Carter estaba soñando cuando se despertó invadido por una gran angustia. Se medio incorporó en la cama y miró el reloj que había sobre la puerta. Las diez y veinte. Se volvió a tumbar. Un ligero sudor le cubría el rostro y respiraba con agitación. Tragó saliva y se dio la vuelta para coger el vaso de agua, pero se encontró con que estaba vacío.

Cierto movimiento en un rincón de la habitación le llamó la atención. El doctor Cassini se levantó de una silla y se dirigió hacia él sonriendo. Las gafas le distorsionaban y agrandaban los ojos.

—No, no necesito otra inyección —dijo Carter.

—No he dicho que la necesites —dijo el doctor Cassini—. ¿Tuviste un mal sueño?

—¡Uh…! —Carter se levantó de la cama para coger un vaso de agua. Lo trajo cogido con los dedos meñiques y los índices. Su manera de coger los vasos había dejado de hacerles gracia a él y a los demás. Lo que le resultaba más difícil era abrocharse los botones de la camisa y de los pantalones.

El doctor Cassini estaba todavía de pie junto a su cama.

—Estaba pensando que podrías volverte mañana a la celda, si lo prefieres.

Carter intuyó que sus palabras eran un reto. El doctor Cassini, evidentemente, pensaba que estaba lo suficientemente bien. A Carter le resonaba la cabeza a causa de la morfina.
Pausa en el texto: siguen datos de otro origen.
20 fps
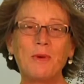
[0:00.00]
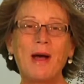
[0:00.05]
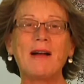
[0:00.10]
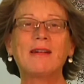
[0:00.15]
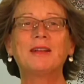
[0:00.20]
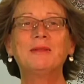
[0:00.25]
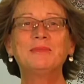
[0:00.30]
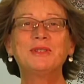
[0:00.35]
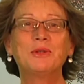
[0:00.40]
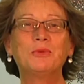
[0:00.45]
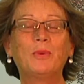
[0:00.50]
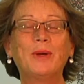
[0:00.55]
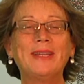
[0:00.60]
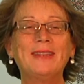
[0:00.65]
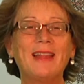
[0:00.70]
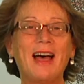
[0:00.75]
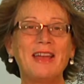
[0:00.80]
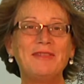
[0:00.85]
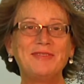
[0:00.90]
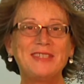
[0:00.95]
Welcome to
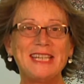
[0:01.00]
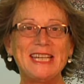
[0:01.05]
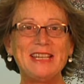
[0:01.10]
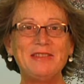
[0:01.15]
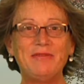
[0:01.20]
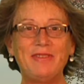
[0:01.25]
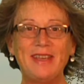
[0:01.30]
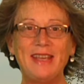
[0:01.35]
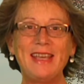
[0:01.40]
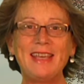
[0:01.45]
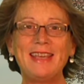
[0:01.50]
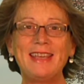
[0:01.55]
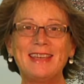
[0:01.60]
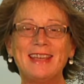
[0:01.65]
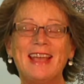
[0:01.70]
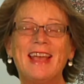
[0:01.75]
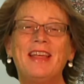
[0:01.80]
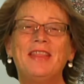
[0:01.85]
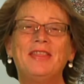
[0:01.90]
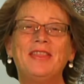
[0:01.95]
Win Life TV.
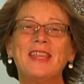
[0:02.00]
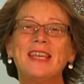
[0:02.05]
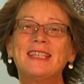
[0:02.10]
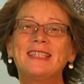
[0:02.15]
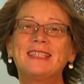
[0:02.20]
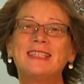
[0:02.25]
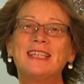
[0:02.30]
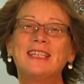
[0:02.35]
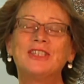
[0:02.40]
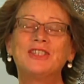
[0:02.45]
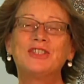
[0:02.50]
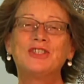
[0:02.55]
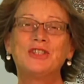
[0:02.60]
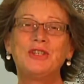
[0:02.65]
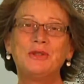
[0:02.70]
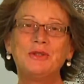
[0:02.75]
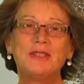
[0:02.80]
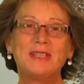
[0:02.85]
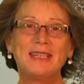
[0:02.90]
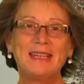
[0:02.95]
This is
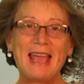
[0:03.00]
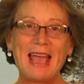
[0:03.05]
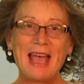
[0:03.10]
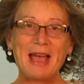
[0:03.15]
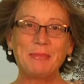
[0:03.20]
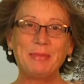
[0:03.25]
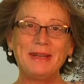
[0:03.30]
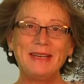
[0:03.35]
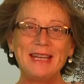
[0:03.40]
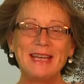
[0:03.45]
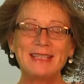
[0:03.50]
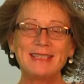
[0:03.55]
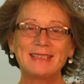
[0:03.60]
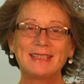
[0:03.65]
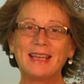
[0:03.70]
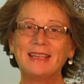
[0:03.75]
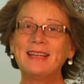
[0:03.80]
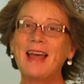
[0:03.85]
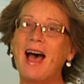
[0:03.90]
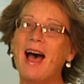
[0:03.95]
Choosing Happiness,
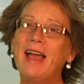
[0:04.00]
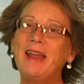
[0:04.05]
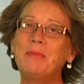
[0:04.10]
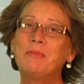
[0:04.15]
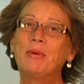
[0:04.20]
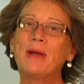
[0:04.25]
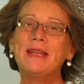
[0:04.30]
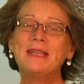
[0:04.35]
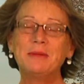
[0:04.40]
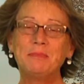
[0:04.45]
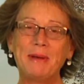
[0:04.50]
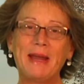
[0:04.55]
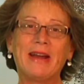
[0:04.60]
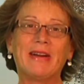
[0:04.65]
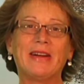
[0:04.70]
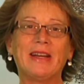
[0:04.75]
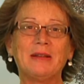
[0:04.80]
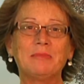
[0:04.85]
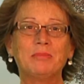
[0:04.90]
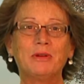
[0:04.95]
and I am Brenda
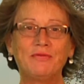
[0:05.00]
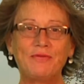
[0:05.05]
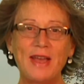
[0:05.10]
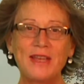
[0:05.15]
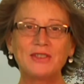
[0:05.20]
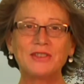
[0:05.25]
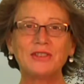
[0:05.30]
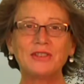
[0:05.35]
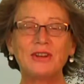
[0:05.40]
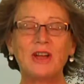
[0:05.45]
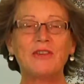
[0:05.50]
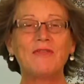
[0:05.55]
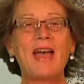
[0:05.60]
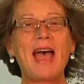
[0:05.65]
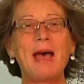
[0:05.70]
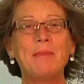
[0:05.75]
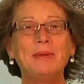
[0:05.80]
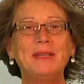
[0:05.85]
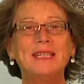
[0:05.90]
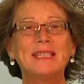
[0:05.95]
Berry, Professor of
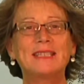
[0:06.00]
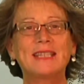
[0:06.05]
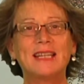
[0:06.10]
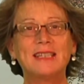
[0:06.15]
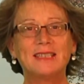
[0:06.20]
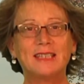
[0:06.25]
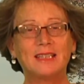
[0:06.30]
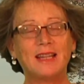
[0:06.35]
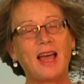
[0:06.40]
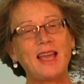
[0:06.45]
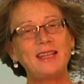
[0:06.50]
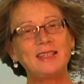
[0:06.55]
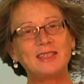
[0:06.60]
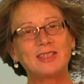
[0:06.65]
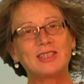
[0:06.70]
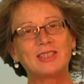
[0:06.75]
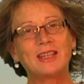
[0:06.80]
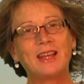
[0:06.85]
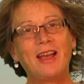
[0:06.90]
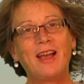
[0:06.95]
Happiness and
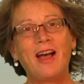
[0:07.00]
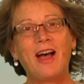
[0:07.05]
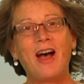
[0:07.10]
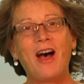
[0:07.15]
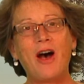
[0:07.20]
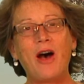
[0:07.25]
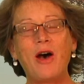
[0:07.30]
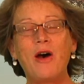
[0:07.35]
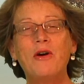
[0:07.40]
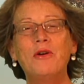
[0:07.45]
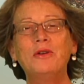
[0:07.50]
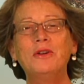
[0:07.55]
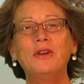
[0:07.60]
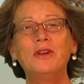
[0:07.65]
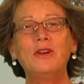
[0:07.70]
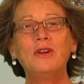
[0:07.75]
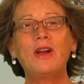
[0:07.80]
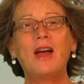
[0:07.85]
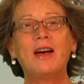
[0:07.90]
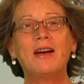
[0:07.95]
Delight,
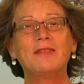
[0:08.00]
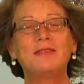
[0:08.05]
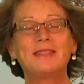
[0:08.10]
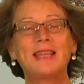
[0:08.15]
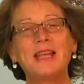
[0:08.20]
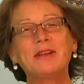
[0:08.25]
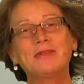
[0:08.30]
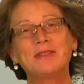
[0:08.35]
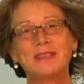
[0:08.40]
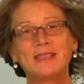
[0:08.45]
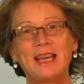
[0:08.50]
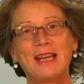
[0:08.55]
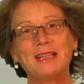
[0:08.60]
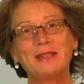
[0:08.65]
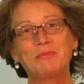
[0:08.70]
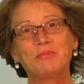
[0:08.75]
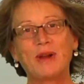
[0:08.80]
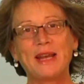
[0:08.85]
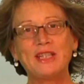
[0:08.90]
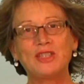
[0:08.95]
owner of Sacred
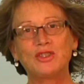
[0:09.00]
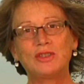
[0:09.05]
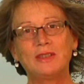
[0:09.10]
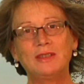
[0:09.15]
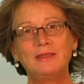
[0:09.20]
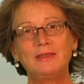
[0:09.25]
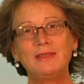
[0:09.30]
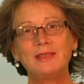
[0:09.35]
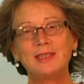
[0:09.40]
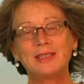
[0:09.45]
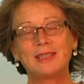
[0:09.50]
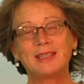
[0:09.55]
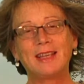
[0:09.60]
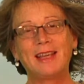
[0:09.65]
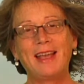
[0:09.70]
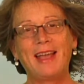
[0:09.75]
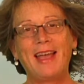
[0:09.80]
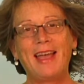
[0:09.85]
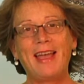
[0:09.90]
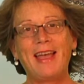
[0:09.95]
Celebrations,
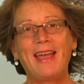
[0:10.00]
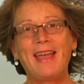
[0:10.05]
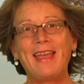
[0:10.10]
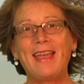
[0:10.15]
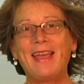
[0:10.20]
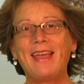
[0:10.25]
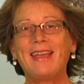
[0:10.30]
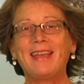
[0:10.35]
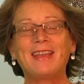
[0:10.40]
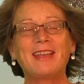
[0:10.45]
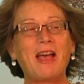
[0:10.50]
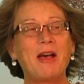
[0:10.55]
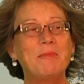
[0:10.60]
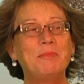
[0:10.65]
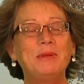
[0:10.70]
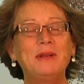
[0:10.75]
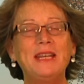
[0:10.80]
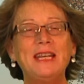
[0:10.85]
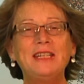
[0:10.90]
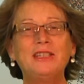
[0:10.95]
a
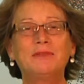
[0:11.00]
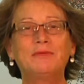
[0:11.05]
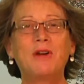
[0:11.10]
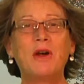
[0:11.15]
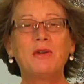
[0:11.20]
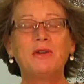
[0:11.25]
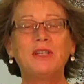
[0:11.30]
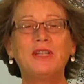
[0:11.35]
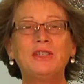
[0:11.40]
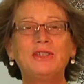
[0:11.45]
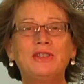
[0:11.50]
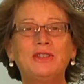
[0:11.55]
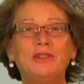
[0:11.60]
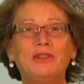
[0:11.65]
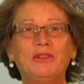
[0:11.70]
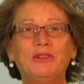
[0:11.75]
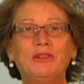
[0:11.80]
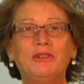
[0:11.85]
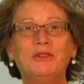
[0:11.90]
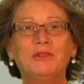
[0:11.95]
company devoted
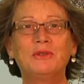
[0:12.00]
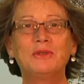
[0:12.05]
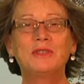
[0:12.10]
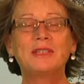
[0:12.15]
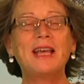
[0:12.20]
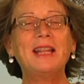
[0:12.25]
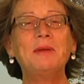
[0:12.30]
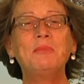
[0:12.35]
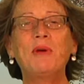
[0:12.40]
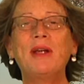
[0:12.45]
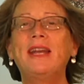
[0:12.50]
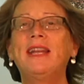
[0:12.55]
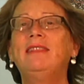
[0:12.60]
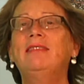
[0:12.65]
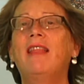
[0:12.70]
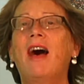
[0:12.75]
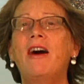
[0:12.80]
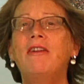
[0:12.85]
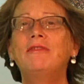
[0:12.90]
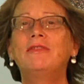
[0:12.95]
to
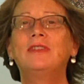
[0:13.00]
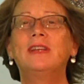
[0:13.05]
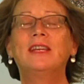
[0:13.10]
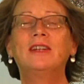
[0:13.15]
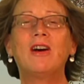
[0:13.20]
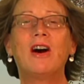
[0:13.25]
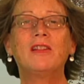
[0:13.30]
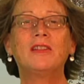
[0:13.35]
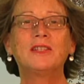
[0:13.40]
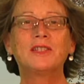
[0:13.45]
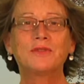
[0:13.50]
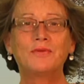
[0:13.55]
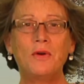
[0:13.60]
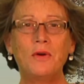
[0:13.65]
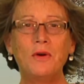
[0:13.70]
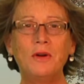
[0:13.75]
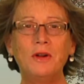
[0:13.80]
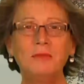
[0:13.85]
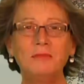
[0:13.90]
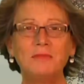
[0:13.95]
celebrating love in all its
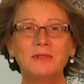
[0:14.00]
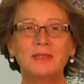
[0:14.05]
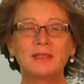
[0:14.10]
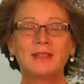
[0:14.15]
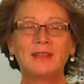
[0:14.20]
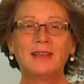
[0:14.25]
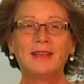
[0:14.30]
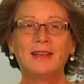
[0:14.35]
forms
—También podrías continuar aquí, si quieres ayudar. Como has visto, necesitamos gente, aunque sea sin pulgares —el doctor Cassini le miró irguiendo su oscura cabeza, como si estuviese diciendo algo importante sobre lo que Carter tuviese que tomar una decisión trascendental—. En el pabellón… bueno, no sé qué clase de trabajo podrían darte, un trabajo agrícola, de zapatero, de carpintero, nada de lo que se me ocurre es posible a causa de esos dedos. Además, dentro de una semana podríamos hacer más radiografías. Ya habrá remitido la inflamación. Sería mejor que estuvieses aquí arriba.

¿Qué estaba diciendo? Carter tuvo náuseas momentáneamente. El olor a desinfectante, el recuerdo de los orinales, de las llagas, de las hernias, se le representaron de golpe unidos al miedo a aficionarse a la morfina, por la sencilla razón de que aquí era fácil conseguirla.

—Quiero que sepas que tampoco te será tan fácil conseguir la morfina —dijo el doctor Cassini algo crispado.

—Ya lo sé. Pero usted dijo que podía darme otra cosa.

—No te hará tanto efecto —el doctor Cassini cruzó los brazos y sonrió.

Carter pensó que el doctor Cassini quizá fuese morfinómano. Esto ya se le había pasado antes por la mente, pero no estaba seguro y, en realidad, no le importaba. Sin embargo, ahora le parecía que le estaba induciendo a que se quedase allí para que se enrollase como, tal vez, lo estaba él.

—Pero, a pesar de todo puedo probarlo —dijo Carter, y se sentó en la cama.

—Muy bien. Te daré las pastillas mañana por la mañana y puedes bajarte al trullo, si lo deseas —se dio la vuelta pero volvió a mirar hacia atrás—. Si tienes algún lío con el trabajo que te den, me lo dices. Puedo arreglarlo.